Perusahaan dinyatakan berada dalam kondisi payment default jika perusahaan gagal memenuhi kewajiban membayar bunga ataupun pokok pinjaman. Kegagalan disini tidak selalu berarti bahwa perusahaan tidak mampu membayar hutangnya, tetapi mungkin saja karena perusahaan tersebut terlambat membayar kewajibannya yang telah jatuh tempo, walaupun hanya satu hari saja. Jika dalam perjanjian hutang dilengkapi dengan perjanjian grace period, maka kondisi payment default terjadi setelah masa grace period tersebut berakhir.

4. Insolvent

Perusahaan dikatakan dalam kondisi insolvent jika perusahaan tidak mampu memenuhi kewajiban jangka pendeknya disebabkan kekurangan likuiditas atau perusahaan tidak mapu memperoleh laba bersih (menderita kerugian). 5. Bankruptcy

Perusahaan yang pailit memiliki modal (equity) yang negatif, ini berarti klaim dari kreditor tidak akan dapat dipenuhi kecuali asset perusahaan telah dapat di likuidasi (dijual) dengan nilai lebih tinggi dari pada nilai bukunya. Perusahaan dinyatakan legal bankruptcy apabila perusahaan telah membuat pernyataan pailit berdasarkan hukum kepailitan yang berlaku. Hal ini dimaksud untuk dapat melepaskan diri dari kewajibannya kepada kreditor. Pernyataan pailit tersebut mempunyai arti bahwa perusahaan tidak mempunyai kemampuan untuk membayar hutang pada waktu tertentu dimasa datang.

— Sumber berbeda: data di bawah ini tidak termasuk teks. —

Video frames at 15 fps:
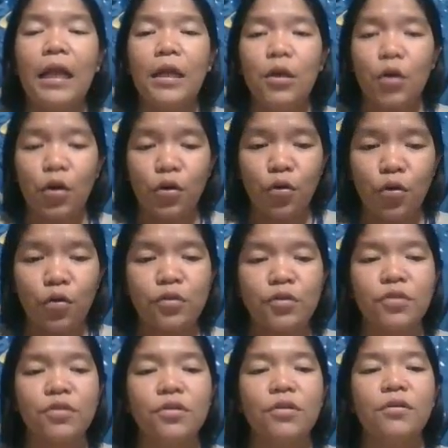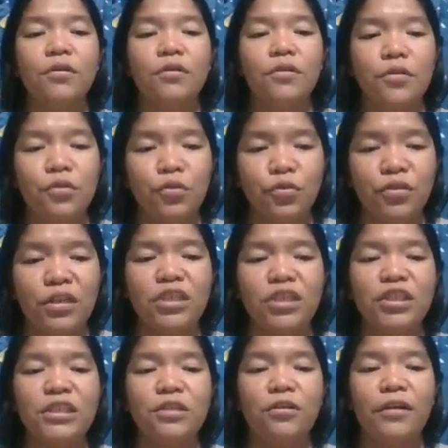Learners do not
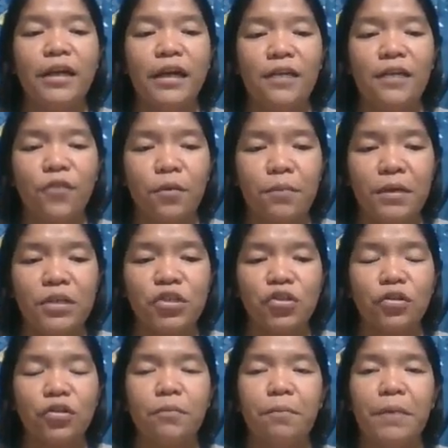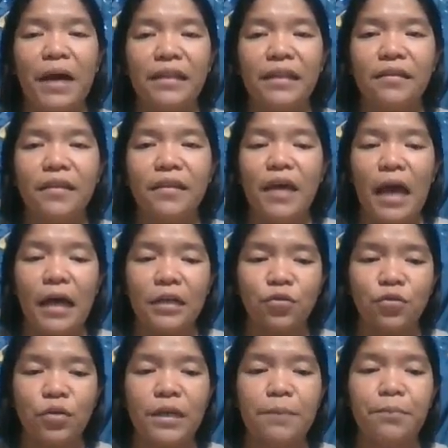just collect information, but they
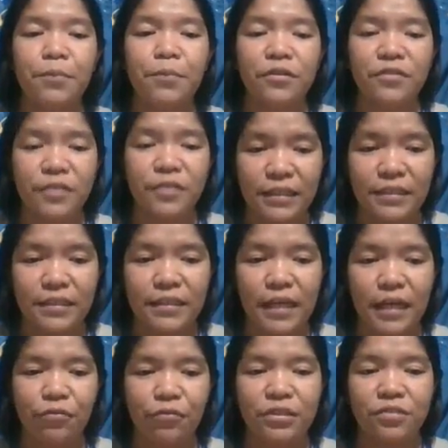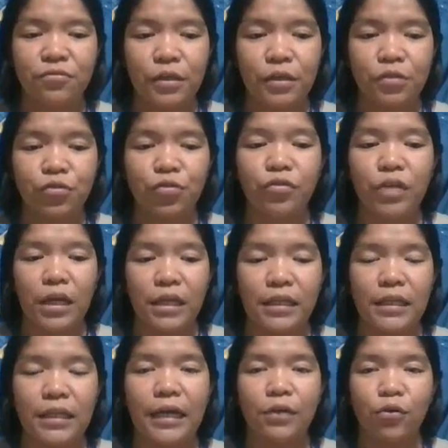actually process and restructure
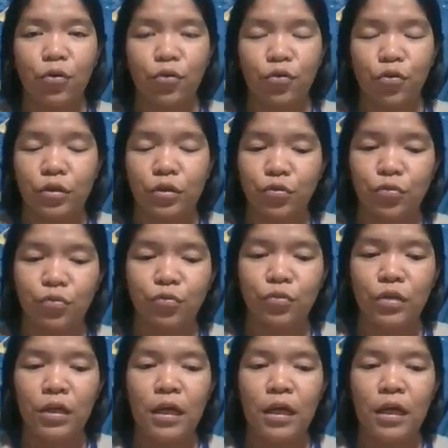data in order to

Secara umum kepailitan perusahaan dapat disebabkan antara lain :

a. Ketidakmampuan memperoleh pendapatan (revenue) yang cukup untuk mentup biaya operasional perusahaan.

b. Ketidakmampuan perusahaan mempertahankan tingkat biaya yang lebih rendah daripada pendapatan.

c. Kegagalan perusahaan mempertahankan tingkat minimal kondisi keuangan yang diperlukan untuk membiayai operasi perusahaan.

Ketidakmampuan dan kegagalan ini dapat dikatakan merupakan refleksi dari inkompetensi manajemen dalam mengoperasikan perusahaan menghadapi lingkungan eksternal perusahaan. Menurut Mamduh M Hanafi dan Abdul Halim (2007:270), variabel yang menunjukkan perusahaan yang bangkrut yaitu :

a. Tingkat return (rate of return). Perusahaan yang bangkrut mempunyai tingkat return yang lebih rendah.

b. Penggunaan hutang. Perusahaan yang bangkrut menggunakan hutang yang lebih tinggi.

c. Perlindungan terhadap biaya tetap (fixed payment coverage). Perusahaan yang bangkrut tidak mempunyai perlindungan terhadap biaya yang lebih kecil.

Menurut Martina dalam Journal Of Accounting Vol. 1, Nomor 2 (2012:2) hal ini disebabkan karena kurangnya pengawasan independen yang dilakukan komite audit atas proses laporan keuangan, memberikan pengawasan independen serta proses risiko dan kontrol atas laporan keuangan dan melaksanakan pengawasan independen atas proses tata kelola perusahaan. Karena praktik corporate governance yang baik mampu meningkatkan kinerja finansial perusahaan dan meminimalkan resiko financial distress.